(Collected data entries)
◇ ◇ ◇
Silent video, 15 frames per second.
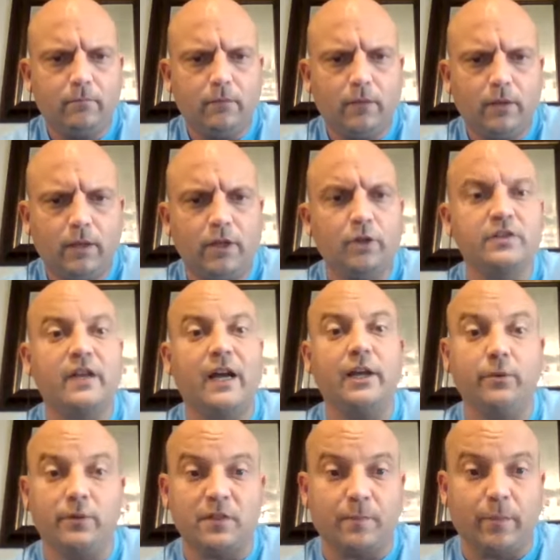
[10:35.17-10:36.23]
And here's how
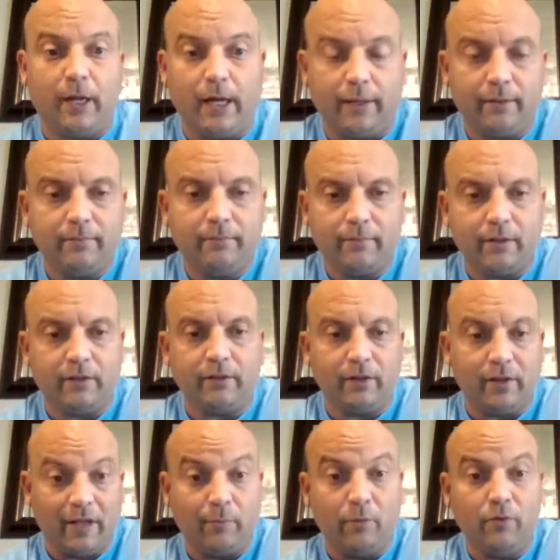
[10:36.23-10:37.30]
you respond.
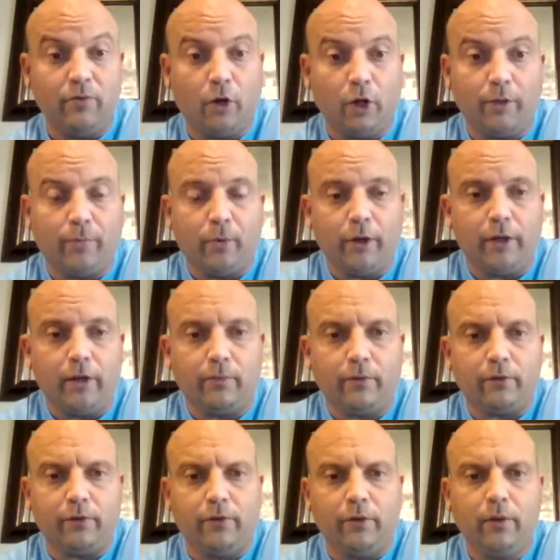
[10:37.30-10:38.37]
And I'll move on to point number
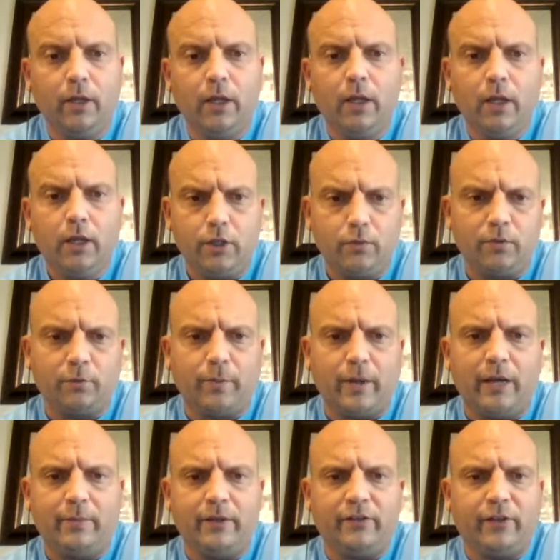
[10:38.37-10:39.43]
2. You
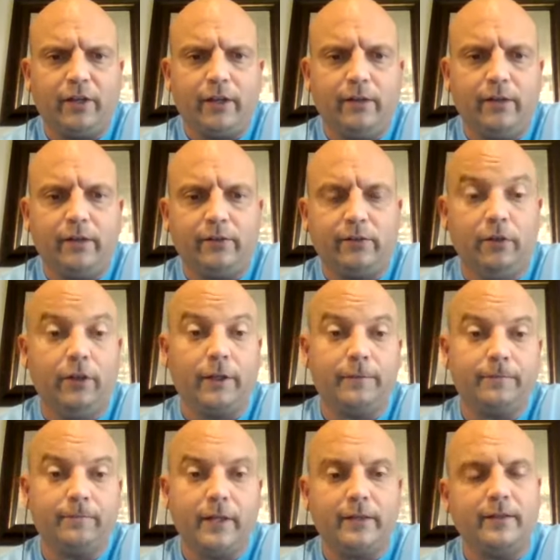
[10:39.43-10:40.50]
respond by saying this: look,
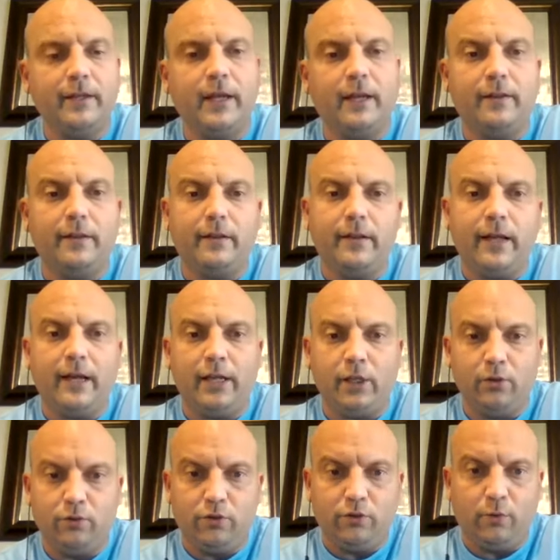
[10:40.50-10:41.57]
at the end of the day,
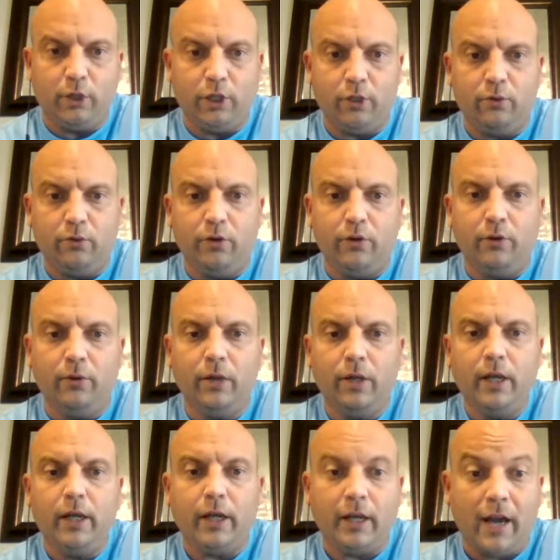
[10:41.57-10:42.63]
you do what you do,
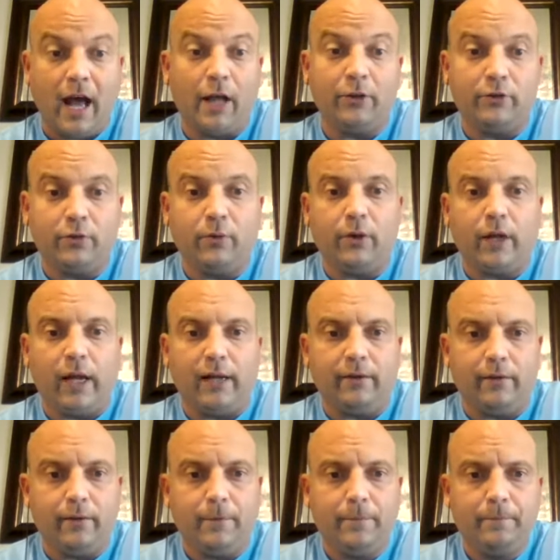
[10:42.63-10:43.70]
and I'll do what I
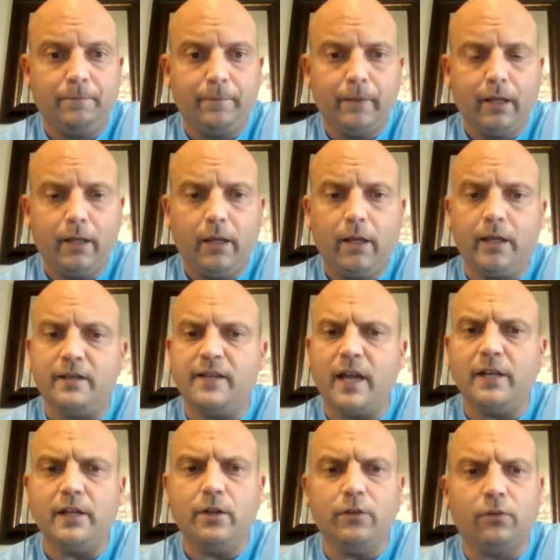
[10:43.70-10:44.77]
do. In
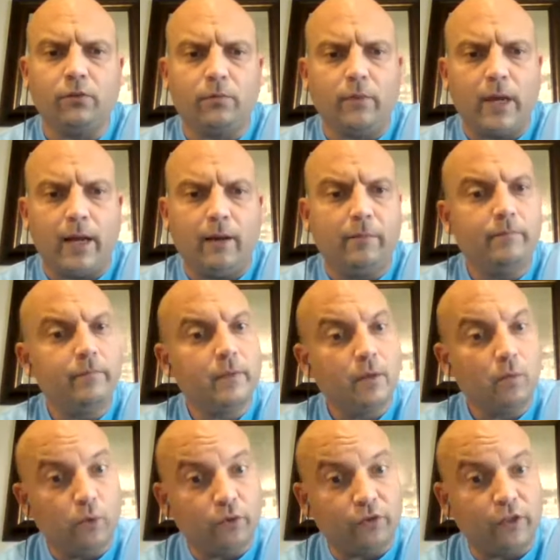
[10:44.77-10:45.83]
10 years from now,
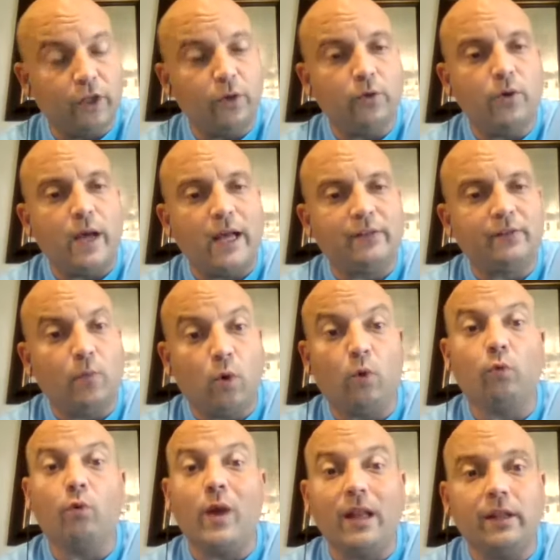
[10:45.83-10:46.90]
we'll see who has more
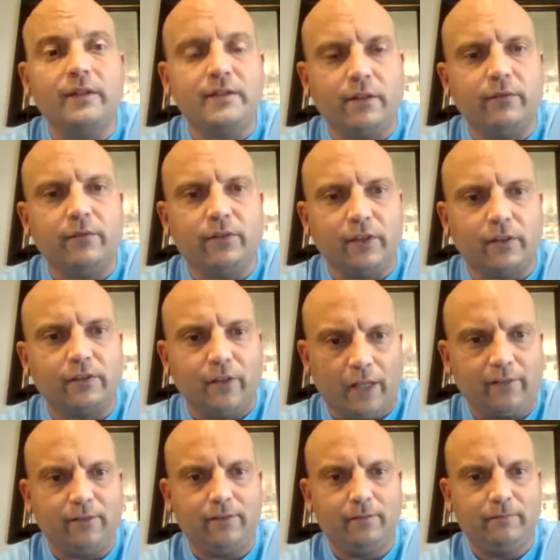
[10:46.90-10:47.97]
relative
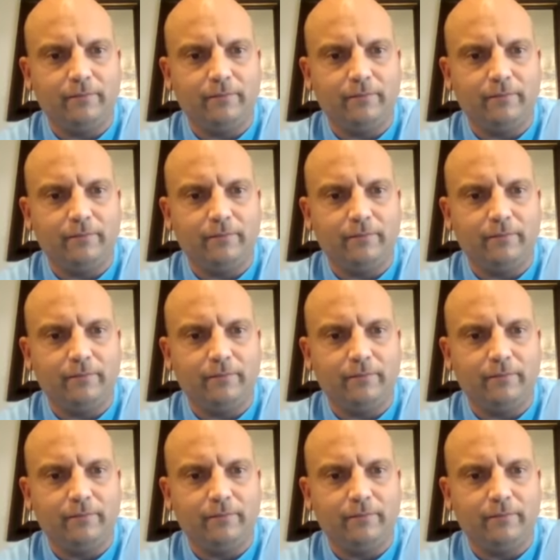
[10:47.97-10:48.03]
success.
◇ ◇ ◇
Transcribe all records verbatim, no pictures.

Answer section »
Silent video, 15 frames per second.
[10:35.17-10:36.23]
And here's how
[10:36.23-10:37.30]
you respond.
[10:37.30-10:38.37]
And I'll move on to point number
[10:38.37-10:39.43]
2. You
[10:39.43-10:40.50]
respond by saying this: look,
[10:40.50-10:41.57]
at the end of the day,
[10:41.57-10:42.63]
you do what you do,
[10:42.63-10:43.70]
and I'll do what I
[10:43.70-10:44.77]
do. In
[10:44.77-10:45.83]
10 years from now,
[10:45.83-10:46.90]
we'll see who has more
[10:46.90-10:47.97]
relative
[10:47.97-10:48.03]
success.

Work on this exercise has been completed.